EXERCISE. Verbatim copy, images removed: write out the entries below.

THE DATA.
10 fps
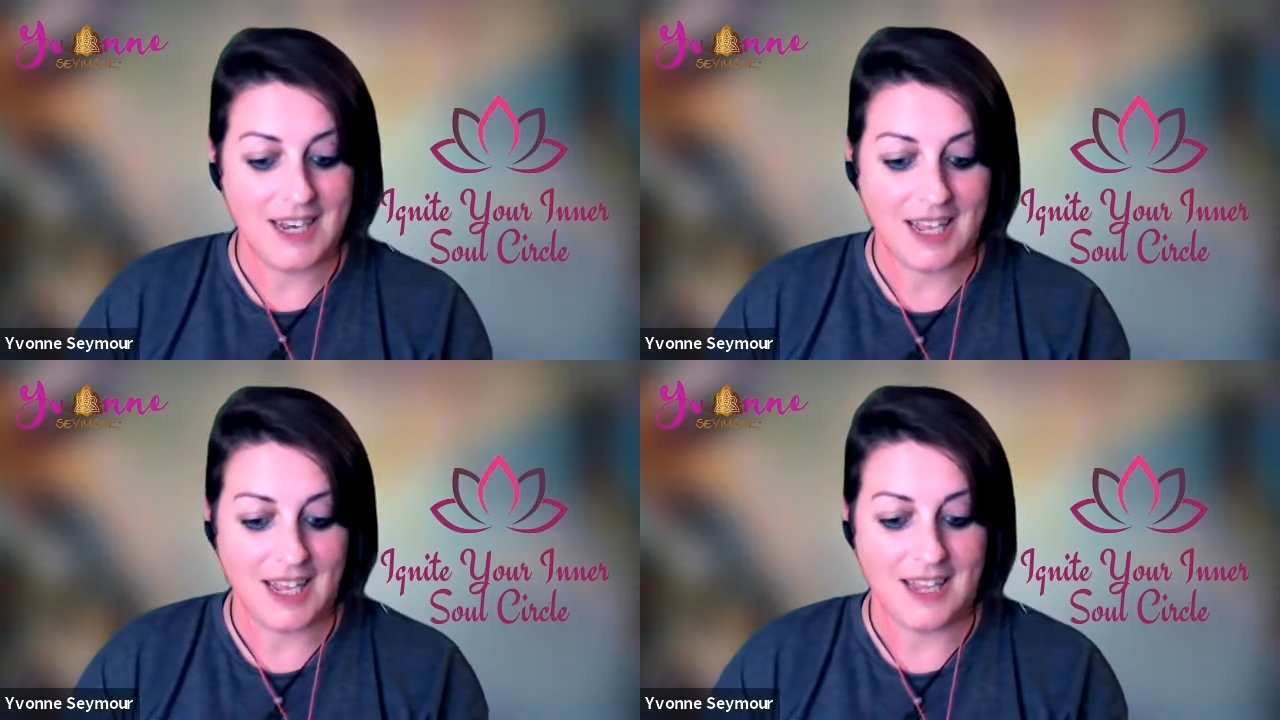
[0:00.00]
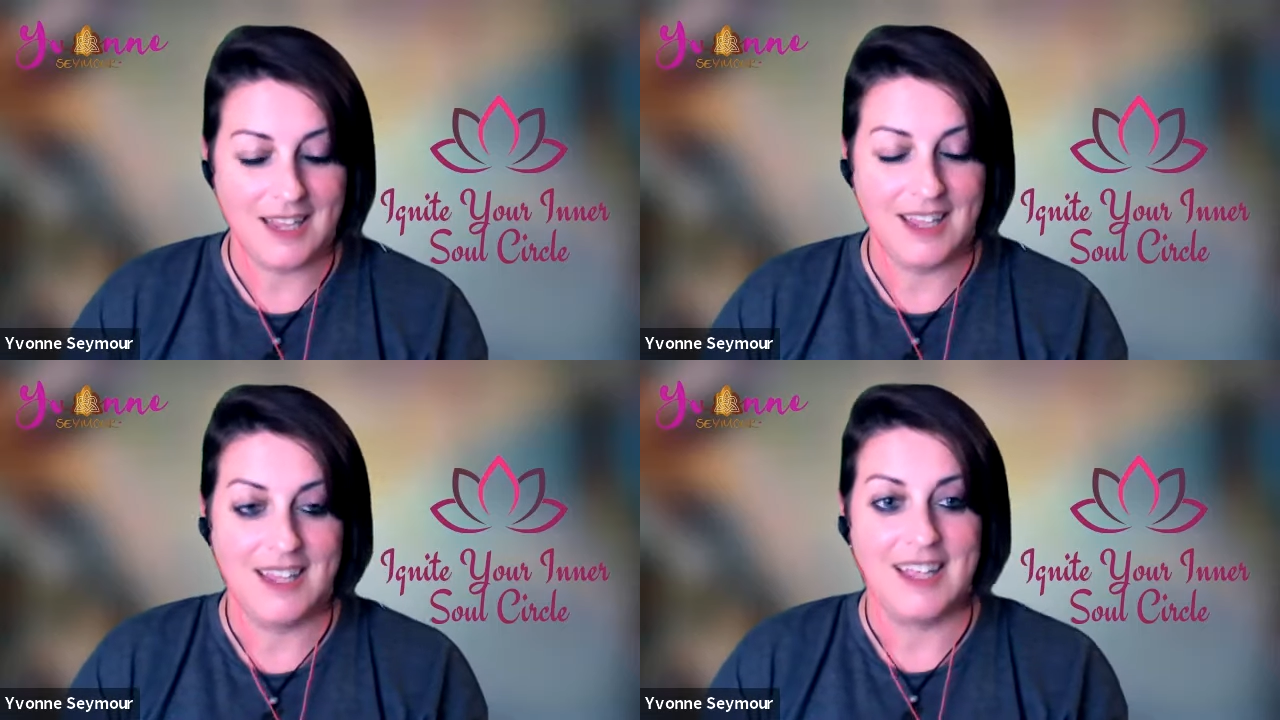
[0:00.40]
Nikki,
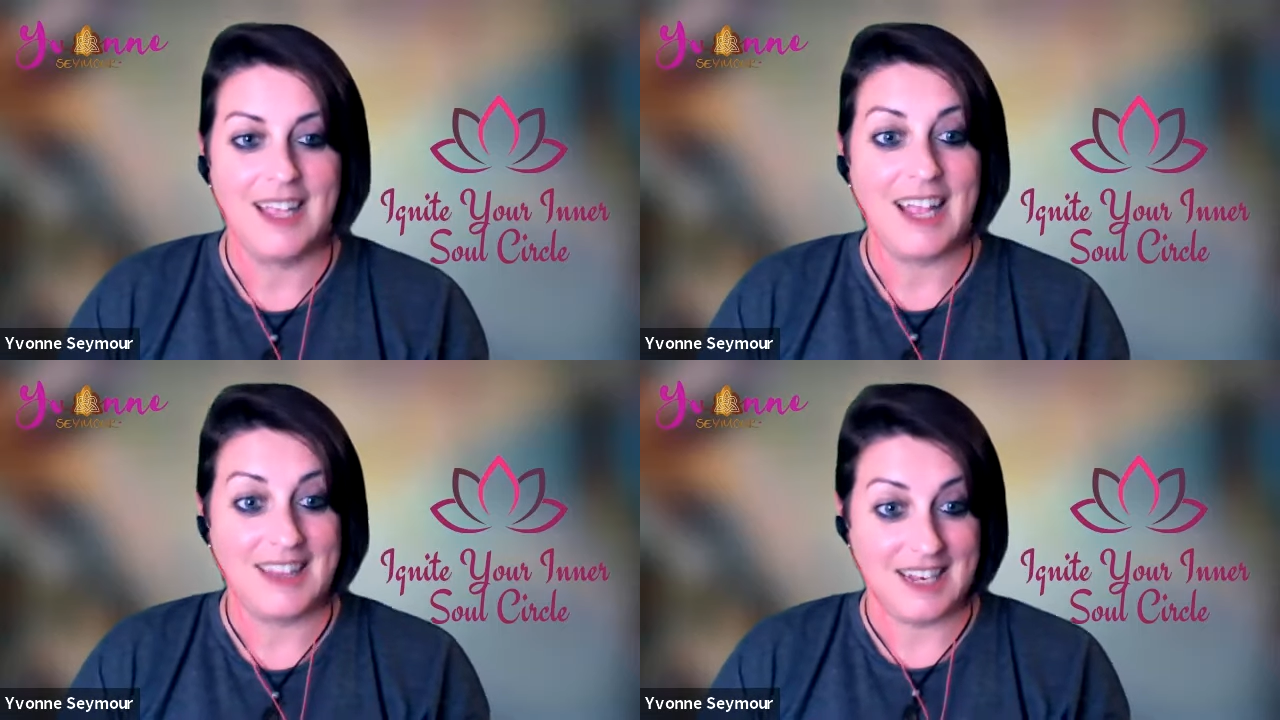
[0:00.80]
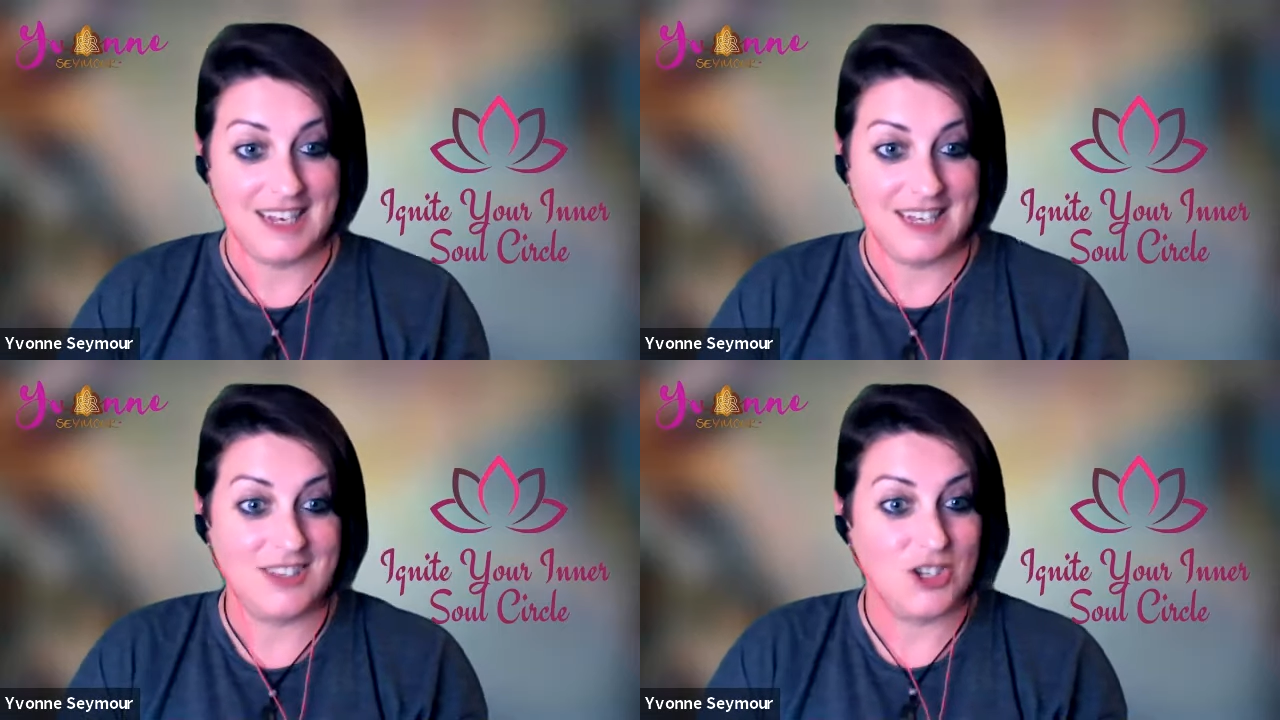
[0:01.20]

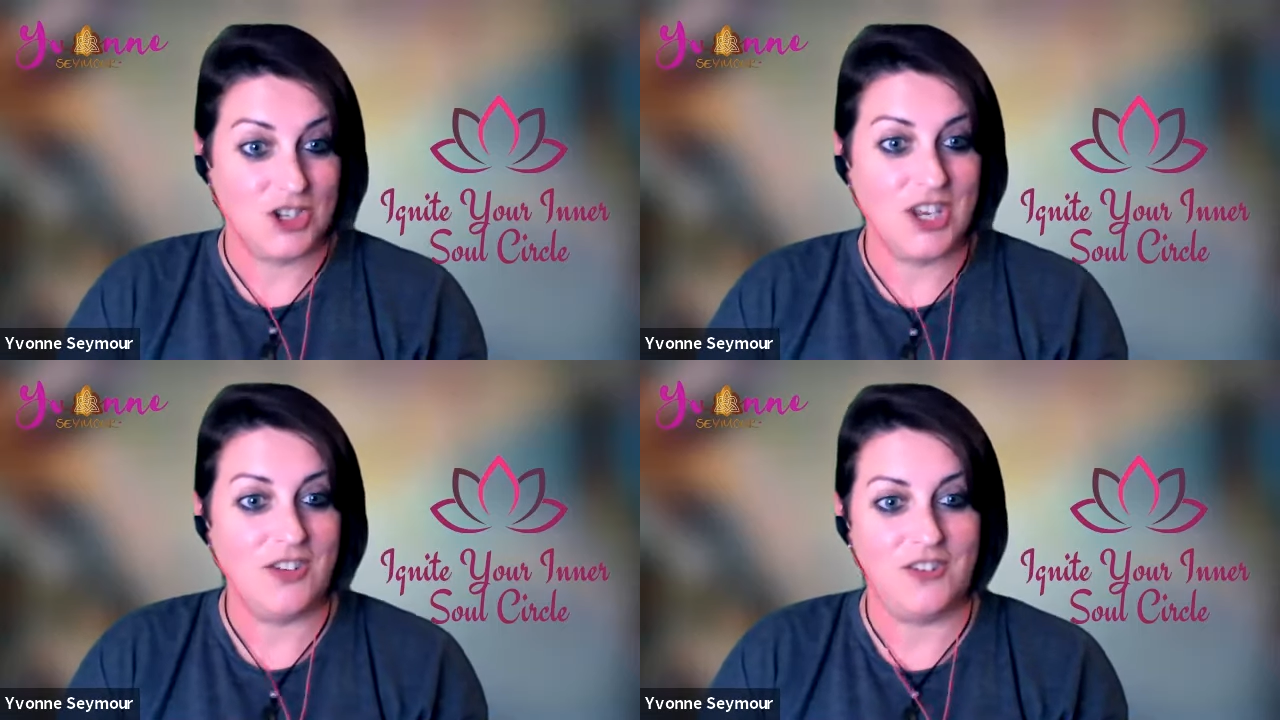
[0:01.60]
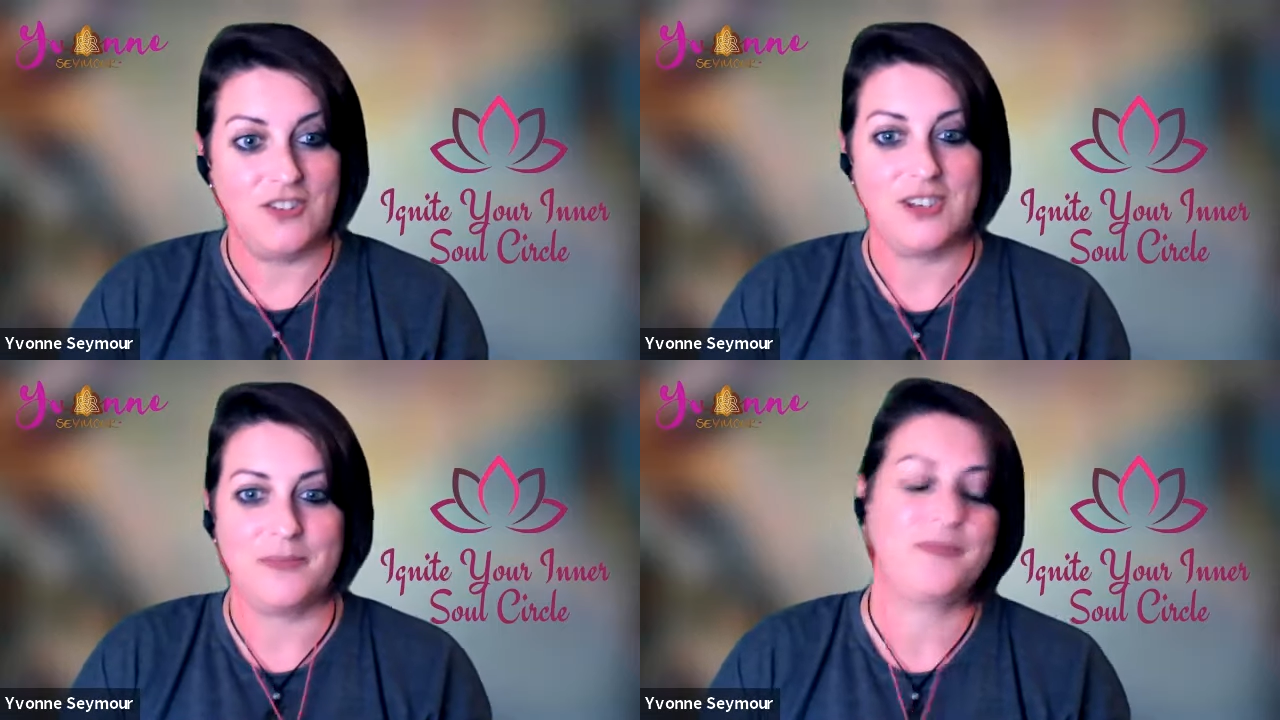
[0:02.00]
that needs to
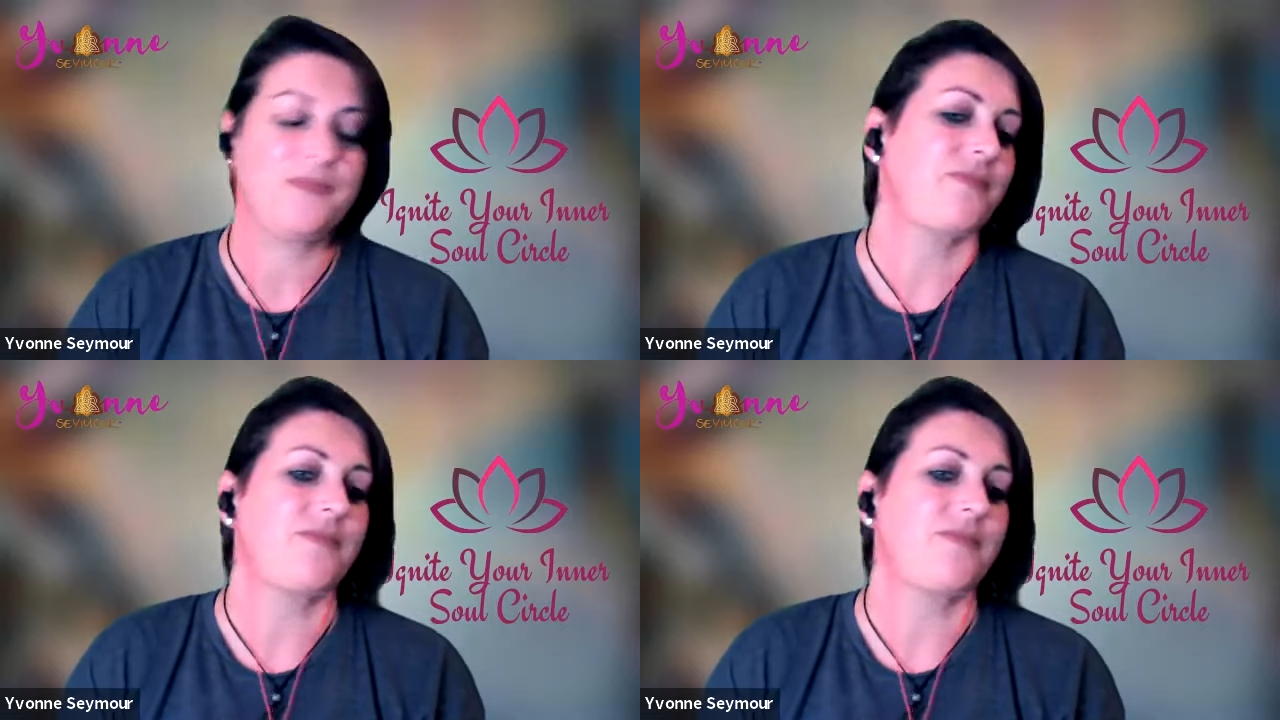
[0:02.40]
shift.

OUTPUT BELOW.
10 fps
[0:00.00]
[0:00.40]
Nikki,
[0:00.80]
[0:01.20]

[0:01.60]
[0:02.00]
that needs to
[0:02.40]
shift.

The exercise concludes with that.